Exercise goal:
Could you return, exactly as written, every line from the one containing "[0:01.88-0:02.82]" through the last line of the entries below, leaving out the pictures?

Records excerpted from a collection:
»»

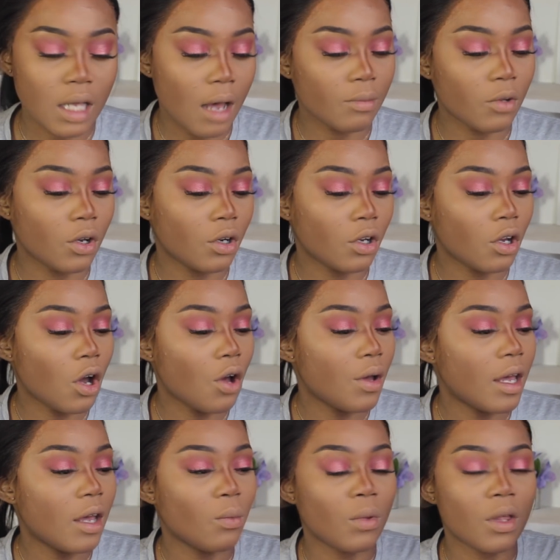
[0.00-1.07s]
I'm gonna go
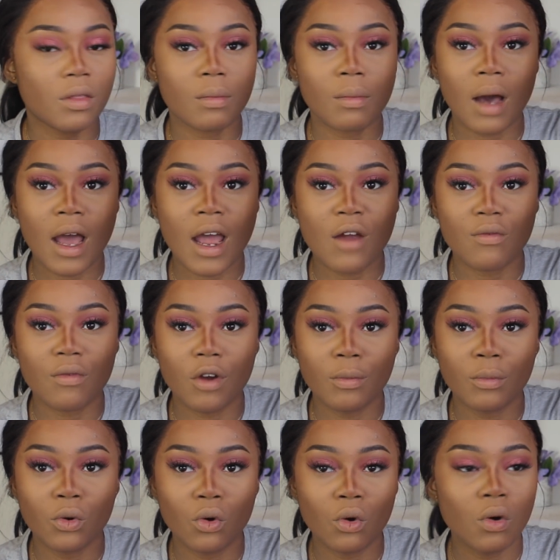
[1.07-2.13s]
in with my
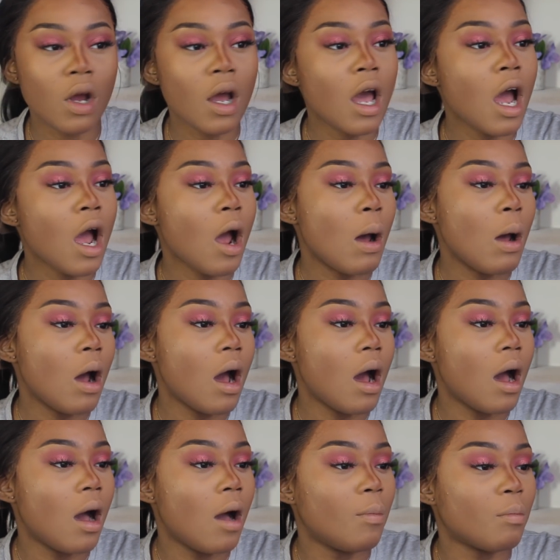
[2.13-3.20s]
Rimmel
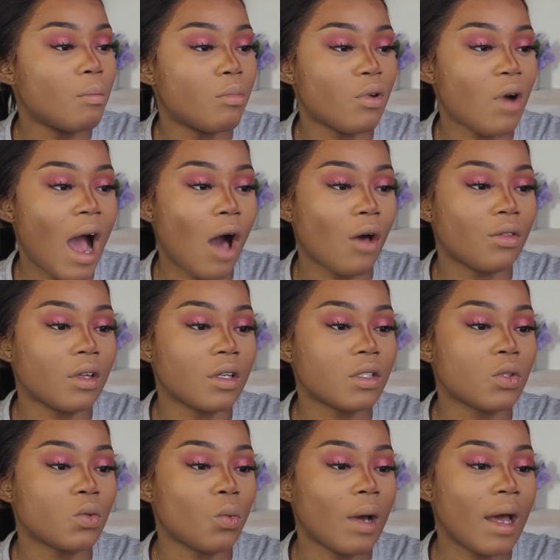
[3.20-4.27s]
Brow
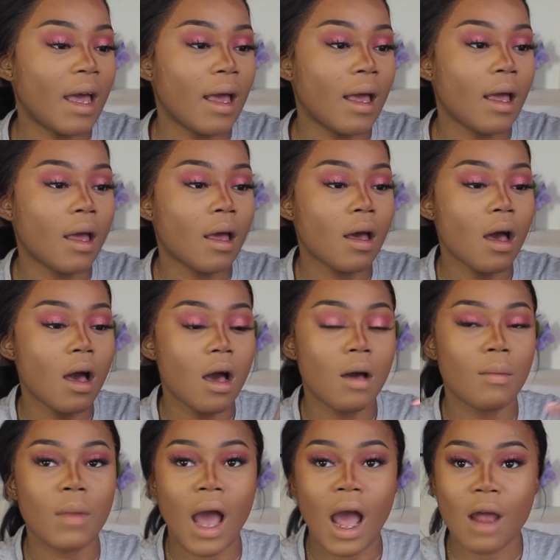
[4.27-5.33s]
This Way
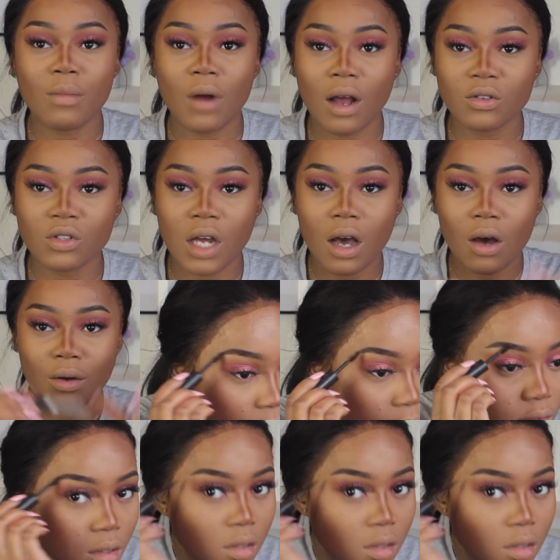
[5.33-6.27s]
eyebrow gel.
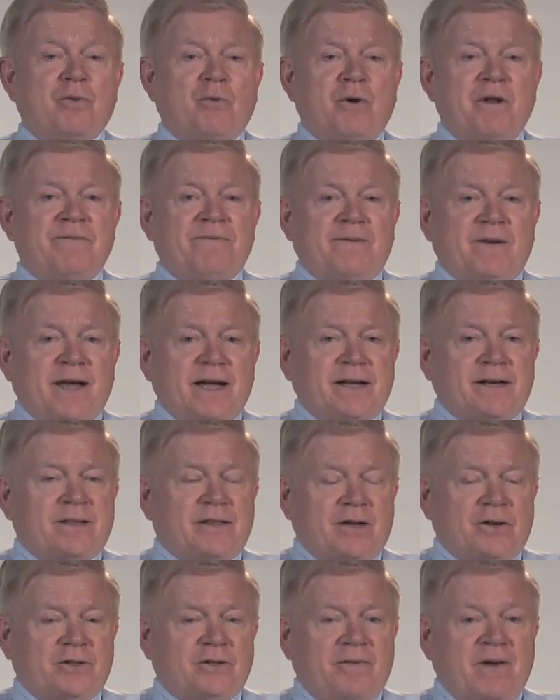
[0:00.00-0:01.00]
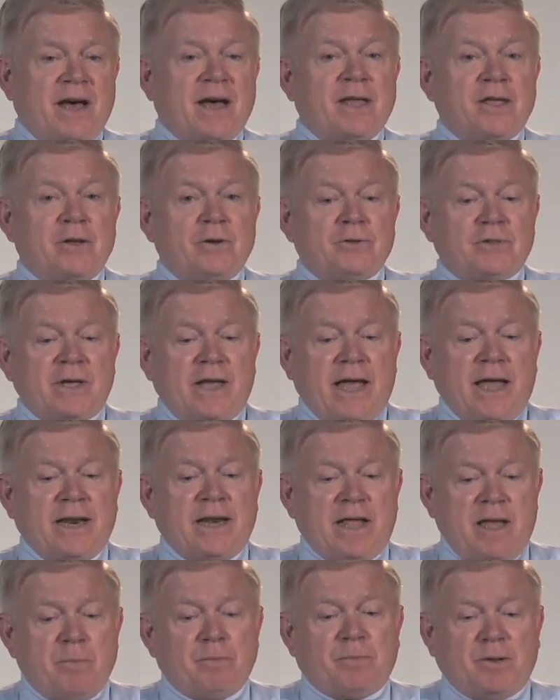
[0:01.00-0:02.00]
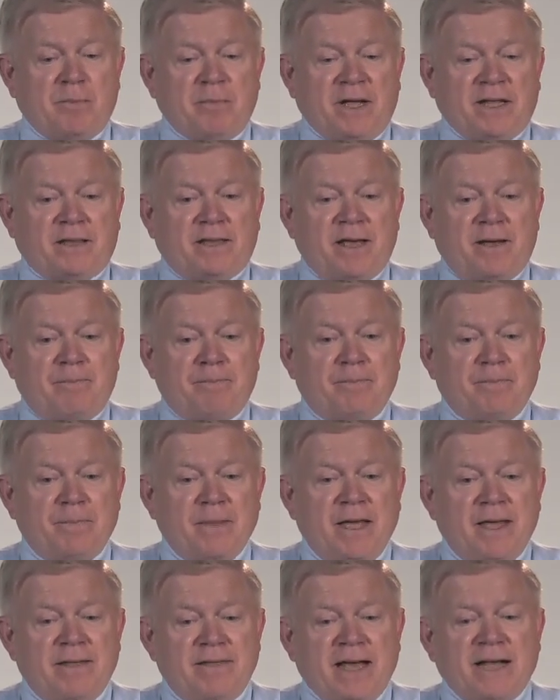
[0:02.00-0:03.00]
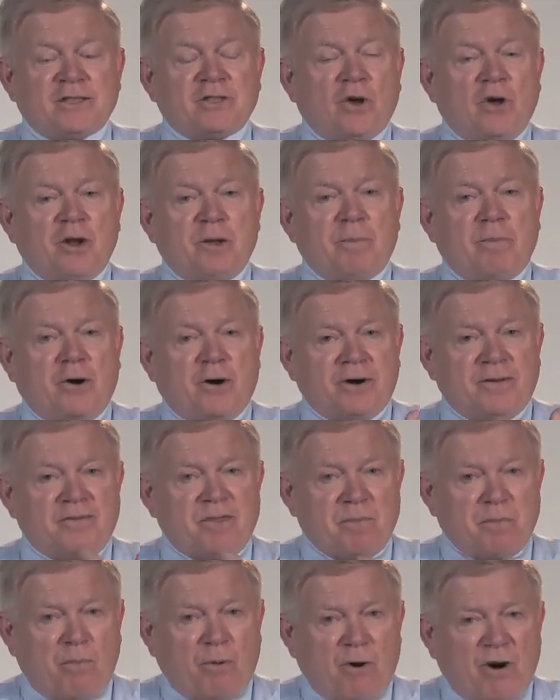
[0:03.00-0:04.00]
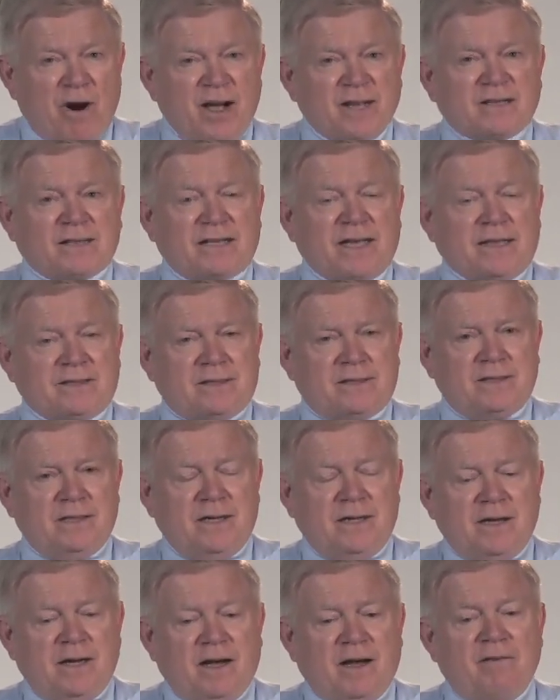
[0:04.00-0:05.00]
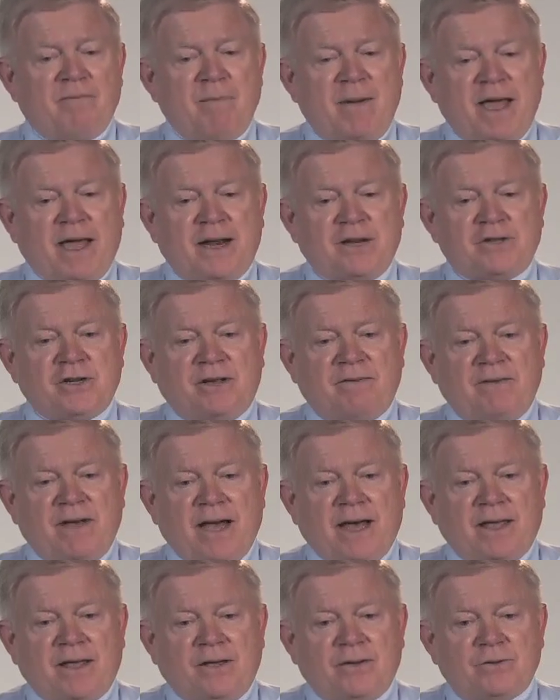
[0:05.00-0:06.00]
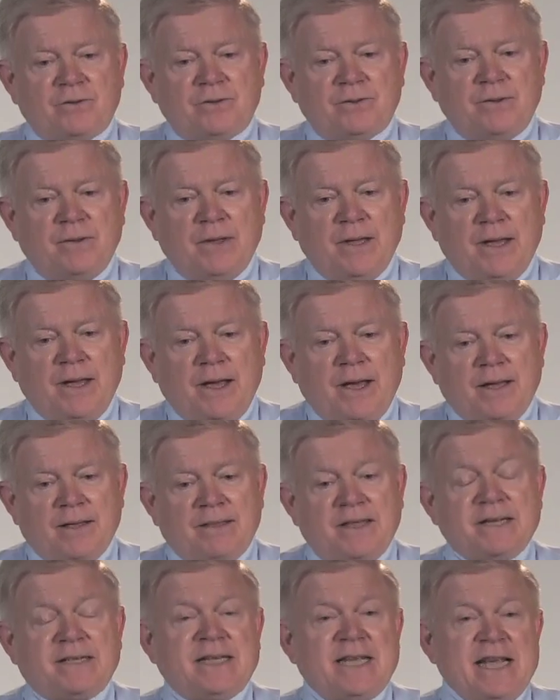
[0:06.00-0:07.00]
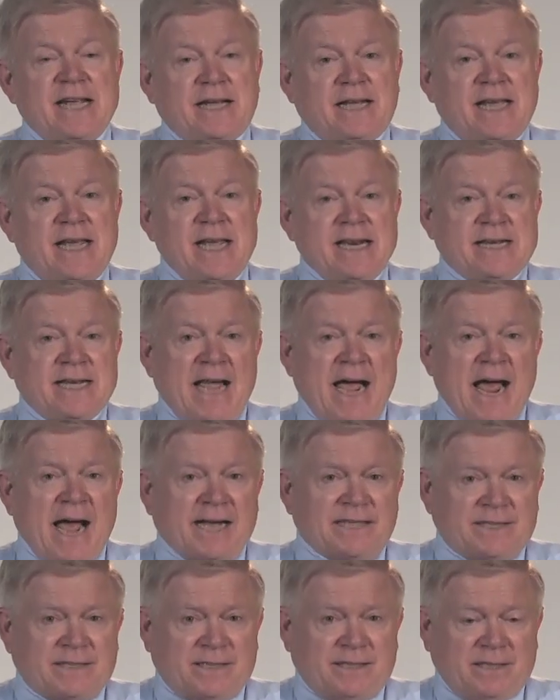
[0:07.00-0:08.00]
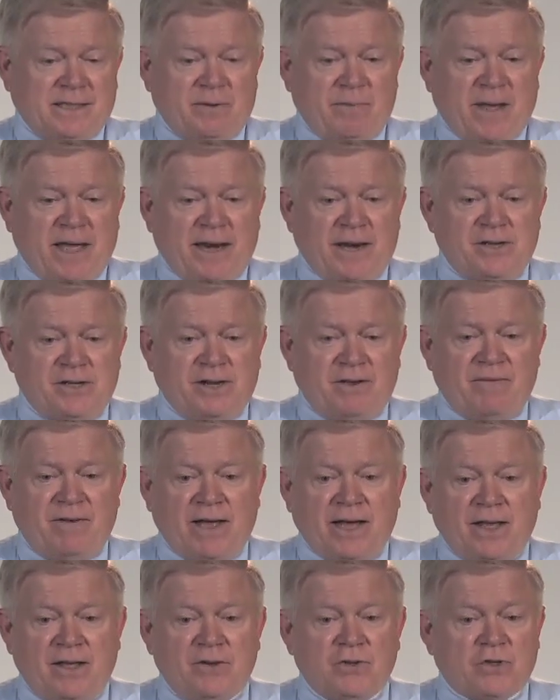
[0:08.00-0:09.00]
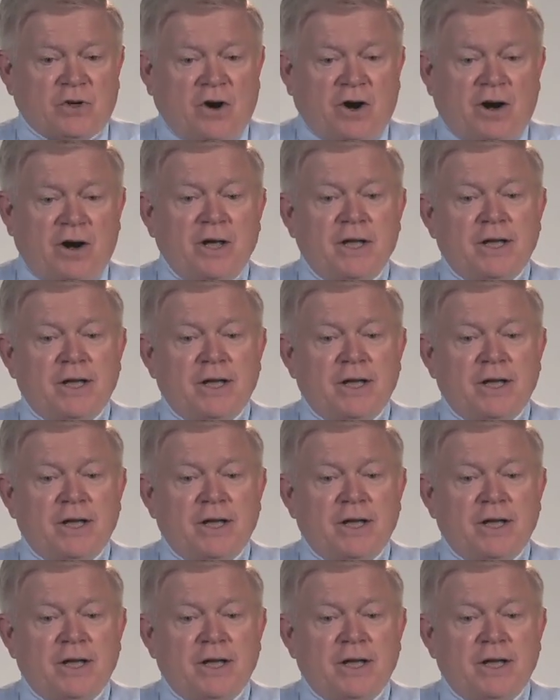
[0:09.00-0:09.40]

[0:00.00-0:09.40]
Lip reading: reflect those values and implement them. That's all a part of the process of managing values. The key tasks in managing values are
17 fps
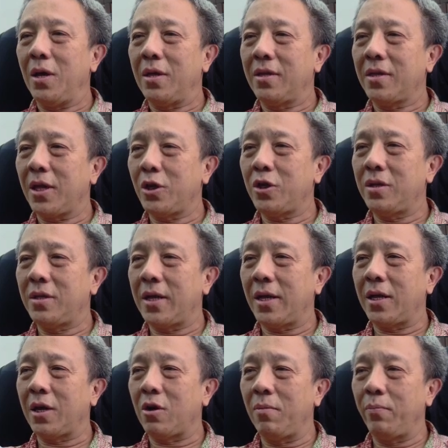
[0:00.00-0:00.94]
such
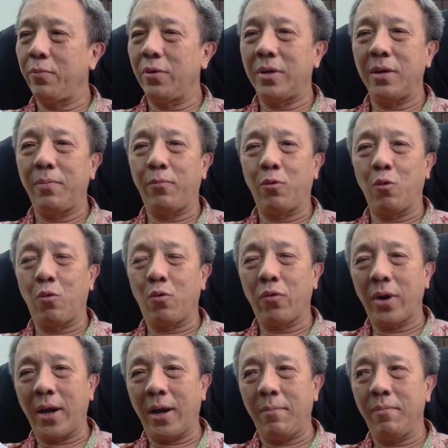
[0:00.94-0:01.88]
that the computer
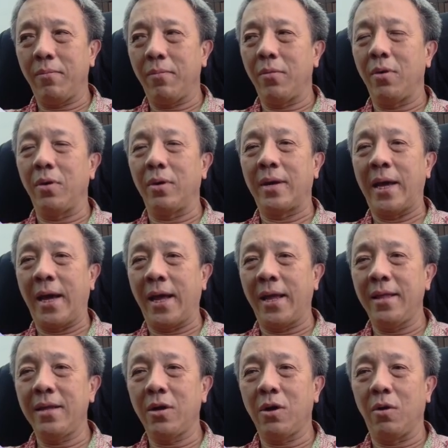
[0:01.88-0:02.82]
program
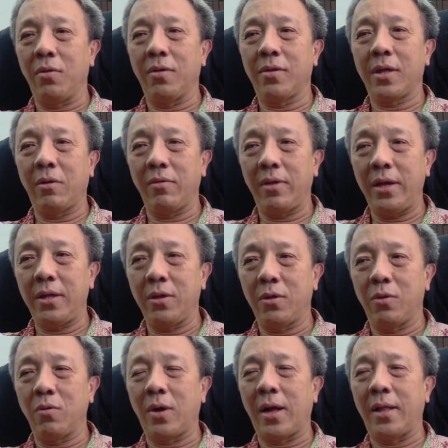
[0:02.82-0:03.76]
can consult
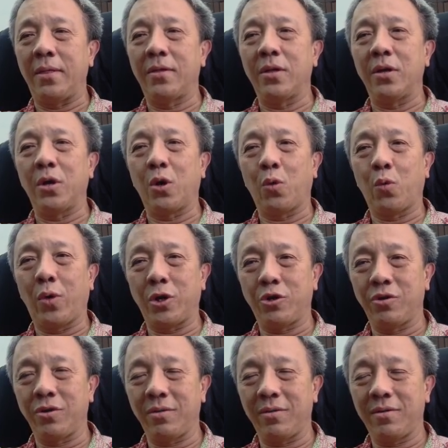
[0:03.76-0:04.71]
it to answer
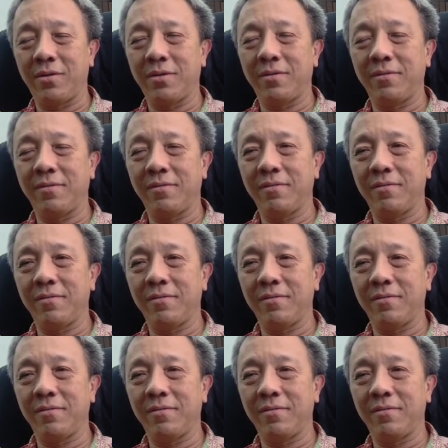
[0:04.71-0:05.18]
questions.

««

Answer for this exercise:
[0:01.88-0:02.82]
program
[0:02.82-0:03.76]
can consult
[0:03.76-0:04.71]
it to answer
[0:04.71-0:05.18]
questions.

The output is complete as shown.